De gevorderde wettelijke rente over de proceskosten wordt toegewezen zoals vermeld in de beslissing.
Uitvoerbaar bij voorraad
3.13.
De kantonrechter zal de beslissing uitvoerbaar bij voorraad verklaren, zoals is gevorderd. Dat betekent dat de beslissing moet worden gevolgd, ook als één van partijen hoger beroep instelt tegen deze beslissing.

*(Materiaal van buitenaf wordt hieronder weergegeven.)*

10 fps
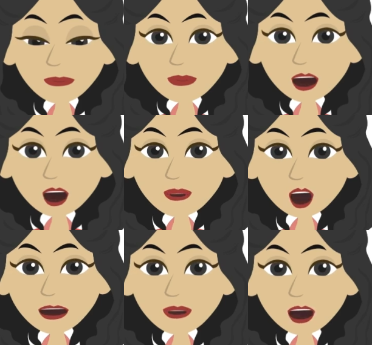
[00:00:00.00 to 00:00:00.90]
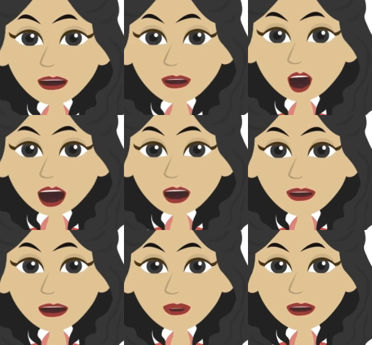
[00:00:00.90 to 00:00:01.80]
When the droplets of water
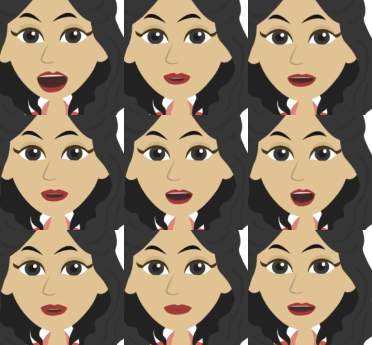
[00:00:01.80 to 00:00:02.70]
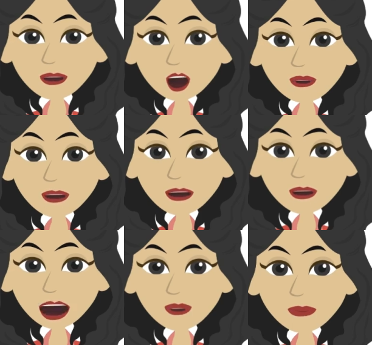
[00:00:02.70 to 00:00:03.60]
that make the clouds become too
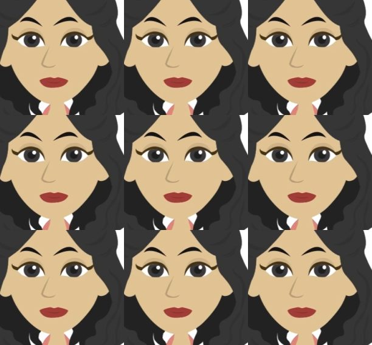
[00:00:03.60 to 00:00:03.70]
big,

De beslissing van de kantonrechter geldt in dat geval totdat het gerechtshof een andere beslissing neemt.

4.De beslissing

De kantonrechter:
4.1.
bekrachtigt het verstekvonnis van deze rechtbank van 7 augustus 2024 met zaaknummer 11220429 UC EXPL 24-4879,
4.2.
veroordeelt [opposant] in de kosten van de verzetprocedure, aan de zijde van Woongroen tot dit vonnis vastgesteld op € 306,00, te betalen binnen veertien dagen na aanschrijving daartoe, te vermeerderen met de kosten van betekening als [opposant] niet tijdig aan de veroordelingen voldoet en het vonnis daarna wordt betekend,
4.3.
veroordeelt [opposant] tot betaling van de wettelijke rente als bedoeld in artikel 6:119 BW over de proceskosten als deze niet binnen veertien dagen na aanschrijving zijn betaald,
4.4.
verklaart dit vonnis uitvoerbaar bij voorraad.
Dit vonnis is gewezen door mr. O.P. van Tricht en in het openbaar uitgesproken op 19 februari 2025.